Farah Pahlavi
À partir de 1959, elle embrasse le titre d'impératrice, ou chahbanou, qu'elle conservera jusqu'au bouleversement de la monarchie en 1979. En tant que reine puis impératrice, ses passions se sont concentrées sur des causes sociales, l'émancipation des femmes, ainsi que sur le sport et les arts.
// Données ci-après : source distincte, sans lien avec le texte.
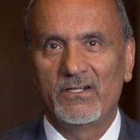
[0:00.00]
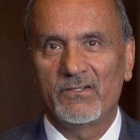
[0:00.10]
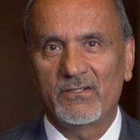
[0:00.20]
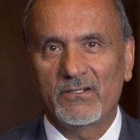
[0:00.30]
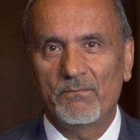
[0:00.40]

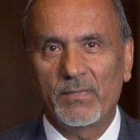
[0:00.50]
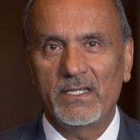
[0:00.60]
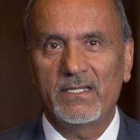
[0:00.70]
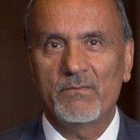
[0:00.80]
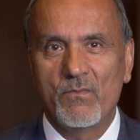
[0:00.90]
to
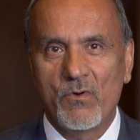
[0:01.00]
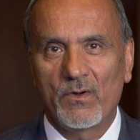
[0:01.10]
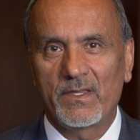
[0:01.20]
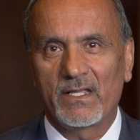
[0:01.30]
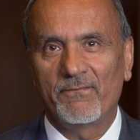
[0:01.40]
complete
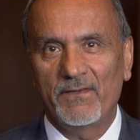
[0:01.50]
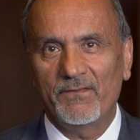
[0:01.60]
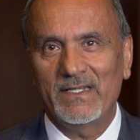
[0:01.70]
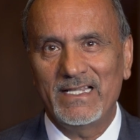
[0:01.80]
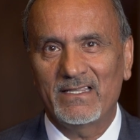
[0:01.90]
more than
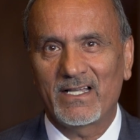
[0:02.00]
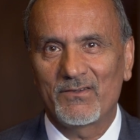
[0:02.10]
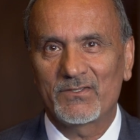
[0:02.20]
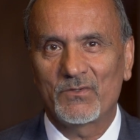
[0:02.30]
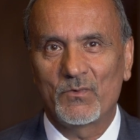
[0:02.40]

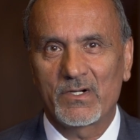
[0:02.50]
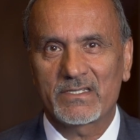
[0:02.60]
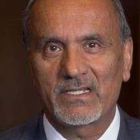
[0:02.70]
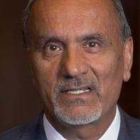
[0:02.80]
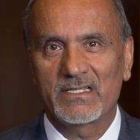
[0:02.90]
15,000
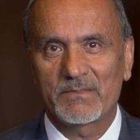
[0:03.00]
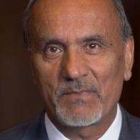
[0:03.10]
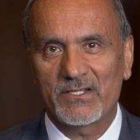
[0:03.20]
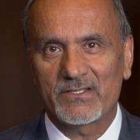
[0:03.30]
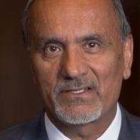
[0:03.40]
worksite
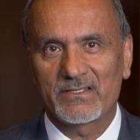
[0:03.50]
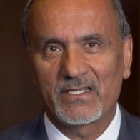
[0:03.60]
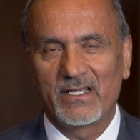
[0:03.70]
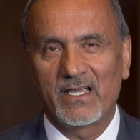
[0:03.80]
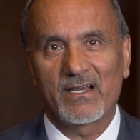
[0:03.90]
inspections
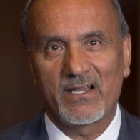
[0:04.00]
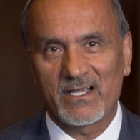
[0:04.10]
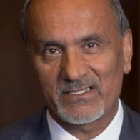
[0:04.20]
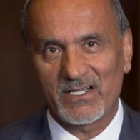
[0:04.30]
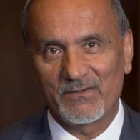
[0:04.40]
at
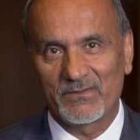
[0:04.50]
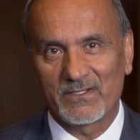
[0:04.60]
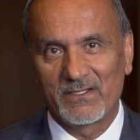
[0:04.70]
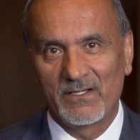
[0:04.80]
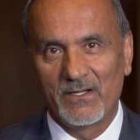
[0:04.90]
last count.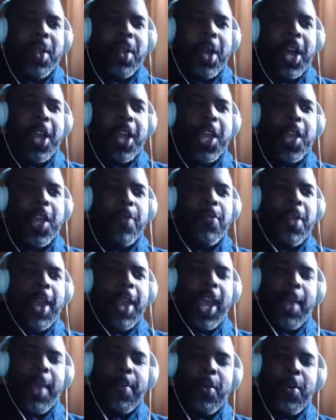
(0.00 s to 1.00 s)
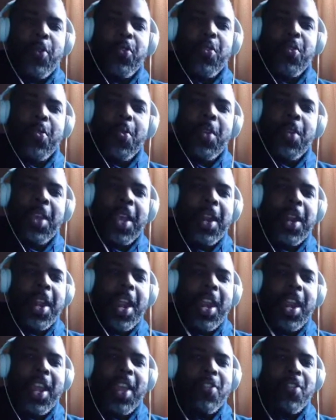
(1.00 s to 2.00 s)
if you're able to get
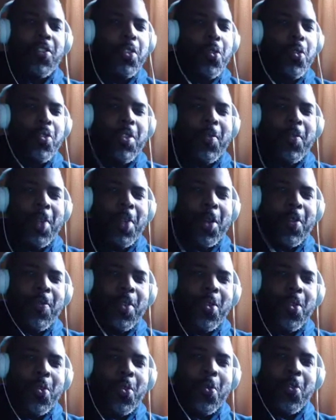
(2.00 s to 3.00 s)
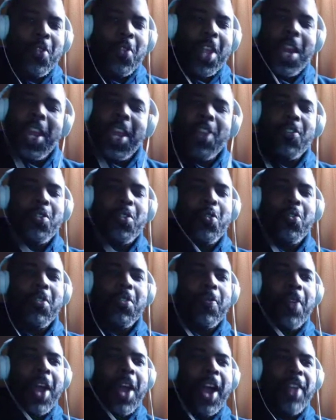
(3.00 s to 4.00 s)
any exclusive interviews, any exclusive
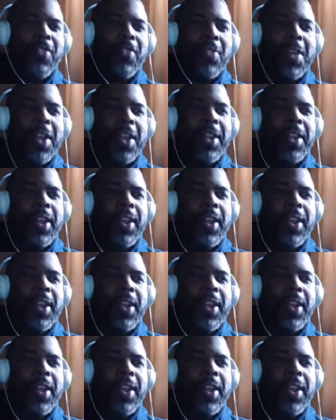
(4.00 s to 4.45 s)
content,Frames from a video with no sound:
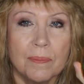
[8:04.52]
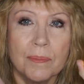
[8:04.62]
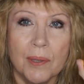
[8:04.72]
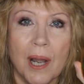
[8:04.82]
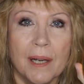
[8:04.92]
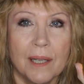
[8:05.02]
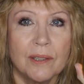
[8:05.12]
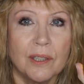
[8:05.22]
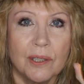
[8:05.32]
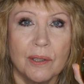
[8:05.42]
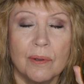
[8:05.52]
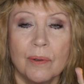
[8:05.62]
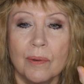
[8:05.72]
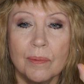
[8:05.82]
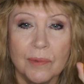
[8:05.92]
product to
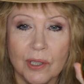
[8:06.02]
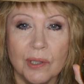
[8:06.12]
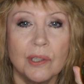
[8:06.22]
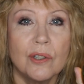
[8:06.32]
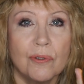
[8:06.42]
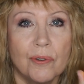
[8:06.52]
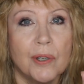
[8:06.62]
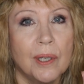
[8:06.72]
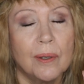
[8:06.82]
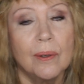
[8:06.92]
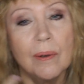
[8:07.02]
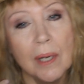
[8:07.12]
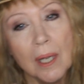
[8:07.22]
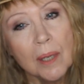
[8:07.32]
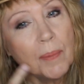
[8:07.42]
just do for you.
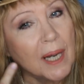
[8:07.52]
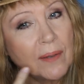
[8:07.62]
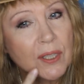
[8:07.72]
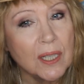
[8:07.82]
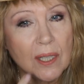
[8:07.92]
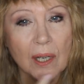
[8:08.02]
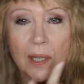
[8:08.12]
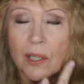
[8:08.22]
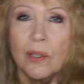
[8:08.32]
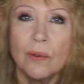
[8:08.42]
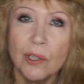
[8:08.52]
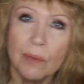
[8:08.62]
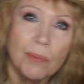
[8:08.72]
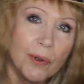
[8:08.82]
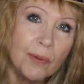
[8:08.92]
But I've seen a huge
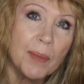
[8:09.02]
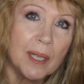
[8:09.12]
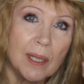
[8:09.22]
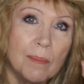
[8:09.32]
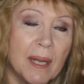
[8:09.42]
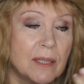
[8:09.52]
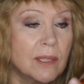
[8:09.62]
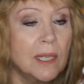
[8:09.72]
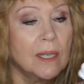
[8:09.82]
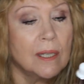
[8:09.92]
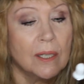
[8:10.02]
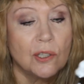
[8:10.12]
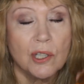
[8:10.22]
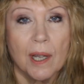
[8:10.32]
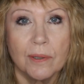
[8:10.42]
improvement in my skin
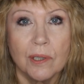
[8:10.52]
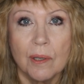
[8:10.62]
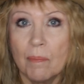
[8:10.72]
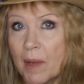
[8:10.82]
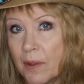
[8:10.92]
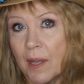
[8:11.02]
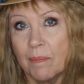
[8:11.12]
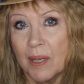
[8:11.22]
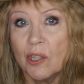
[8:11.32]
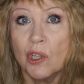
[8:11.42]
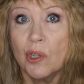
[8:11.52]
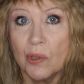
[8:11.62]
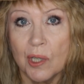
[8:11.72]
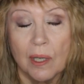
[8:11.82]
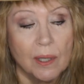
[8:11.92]
in just the month I've been
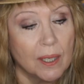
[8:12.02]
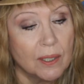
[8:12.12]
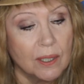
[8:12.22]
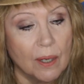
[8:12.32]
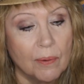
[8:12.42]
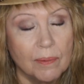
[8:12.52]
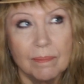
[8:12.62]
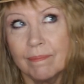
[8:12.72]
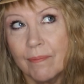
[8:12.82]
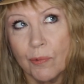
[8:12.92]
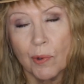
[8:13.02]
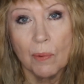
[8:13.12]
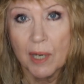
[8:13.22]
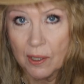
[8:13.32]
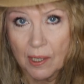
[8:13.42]
using this. So 3
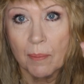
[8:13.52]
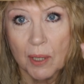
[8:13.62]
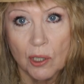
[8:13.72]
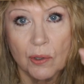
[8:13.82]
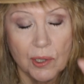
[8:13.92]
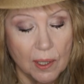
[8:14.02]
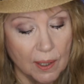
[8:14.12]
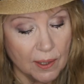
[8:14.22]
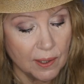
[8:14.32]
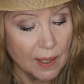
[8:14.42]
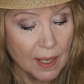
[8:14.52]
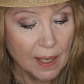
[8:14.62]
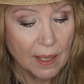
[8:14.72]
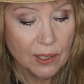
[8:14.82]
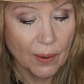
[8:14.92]
weeks I've been using this.
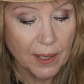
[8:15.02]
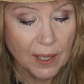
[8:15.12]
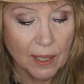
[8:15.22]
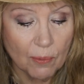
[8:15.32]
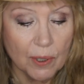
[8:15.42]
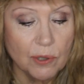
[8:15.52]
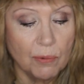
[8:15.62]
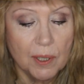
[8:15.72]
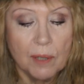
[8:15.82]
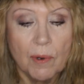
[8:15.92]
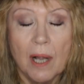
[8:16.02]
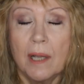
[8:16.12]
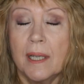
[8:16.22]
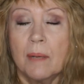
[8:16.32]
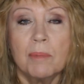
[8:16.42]
So I think it works really
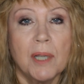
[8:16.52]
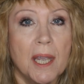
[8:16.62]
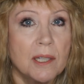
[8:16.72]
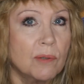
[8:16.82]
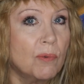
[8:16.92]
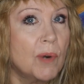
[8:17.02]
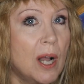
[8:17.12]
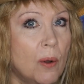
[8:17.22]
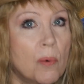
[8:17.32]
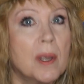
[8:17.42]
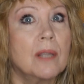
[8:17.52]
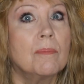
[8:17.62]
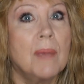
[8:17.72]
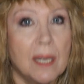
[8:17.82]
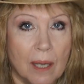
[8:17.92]
well. It plays well with
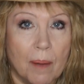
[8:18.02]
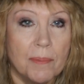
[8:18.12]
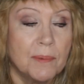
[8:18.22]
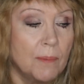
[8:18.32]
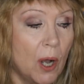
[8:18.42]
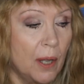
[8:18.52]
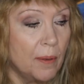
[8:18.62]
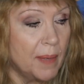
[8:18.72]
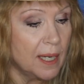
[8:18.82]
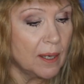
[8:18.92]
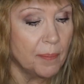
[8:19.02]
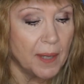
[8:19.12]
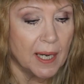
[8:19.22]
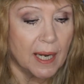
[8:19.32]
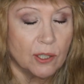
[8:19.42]
makeup. All the makeup
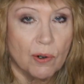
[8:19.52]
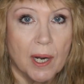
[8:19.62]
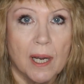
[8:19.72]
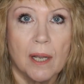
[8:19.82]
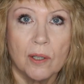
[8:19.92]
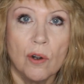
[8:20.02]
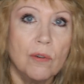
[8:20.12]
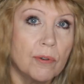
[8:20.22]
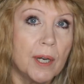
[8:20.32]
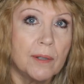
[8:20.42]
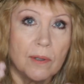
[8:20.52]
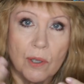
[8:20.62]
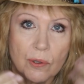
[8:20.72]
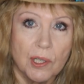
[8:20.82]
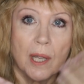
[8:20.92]
that I try on over it
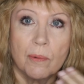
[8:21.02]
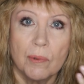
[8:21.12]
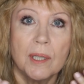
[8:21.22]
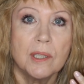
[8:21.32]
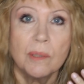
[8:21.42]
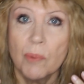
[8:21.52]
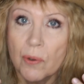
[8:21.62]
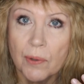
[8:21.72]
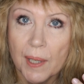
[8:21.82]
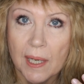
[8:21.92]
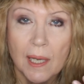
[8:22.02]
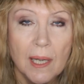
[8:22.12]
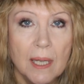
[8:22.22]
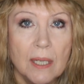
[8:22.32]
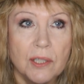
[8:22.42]
goes on really smoothly.
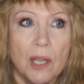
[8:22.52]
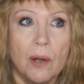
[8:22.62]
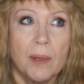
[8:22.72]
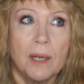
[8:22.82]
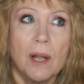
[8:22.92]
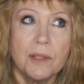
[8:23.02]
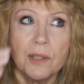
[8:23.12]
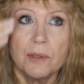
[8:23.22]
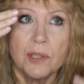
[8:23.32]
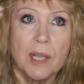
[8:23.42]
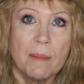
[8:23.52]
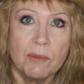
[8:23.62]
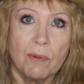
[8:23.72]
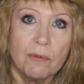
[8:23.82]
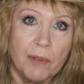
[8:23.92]
So it also
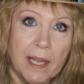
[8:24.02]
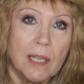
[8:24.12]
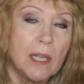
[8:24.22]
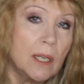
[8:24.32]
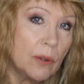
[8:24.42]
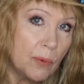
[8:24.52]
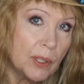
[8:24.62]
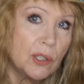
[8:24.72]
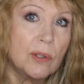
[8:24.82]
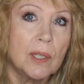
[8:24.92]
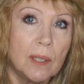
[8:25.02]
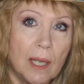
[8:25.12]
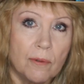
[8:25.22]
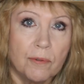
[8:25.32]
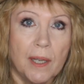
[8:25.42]
stops with flaking. In the winter you get a
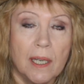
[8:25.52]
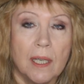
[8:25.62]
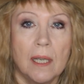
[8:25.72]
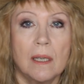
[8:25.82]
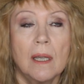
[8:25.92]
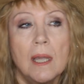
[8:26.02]
lot of flaking.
Son engagement envers la culture iranienne était inébranlable, consacrant une grande partie de son temps à la promotion de l'éducation et à la protection sociale. Elle a été la figure de proue de nombreuses organisations éducatives, culturelles, sanitaires et caritatives.
Non contente de superviser ces initiatives à Téhéran, elle a également parcouru les régions les plus éloignées d'Iran, s'imprégnant des réalités et des aspirations des agriculteurs et des citoyens ordinaires. Parallèlement, elle a accompagné son mari, le chah, lors de visites officielles à travers le monde, que ce soit en Europe, en Amérique, en Afrique ou en Asie.
Après le décès de son époux en exil au Caire, elle prend en main la régence de jure dès le 29 juillet 1980, jour des funérailles, jusqu'au 31 octobre de la même année. Ce dernier jour marque également le vingtième anniversaire du prince héritier Reza, âge légal pour prêter serment en tant que souverain selon la législation d'avant l'instauration de la république islamique d'Iran.
Depuis son exil débuté le 16 janvier 1979, l'ancienne impératrice d'Iran partage son existence entre les États-Unis, la France et l'Égypte. En 2003, ses mémoires suscitent un vif intérêt médiatique, révélant au monde les pages intimes de sa vie tumultueuse.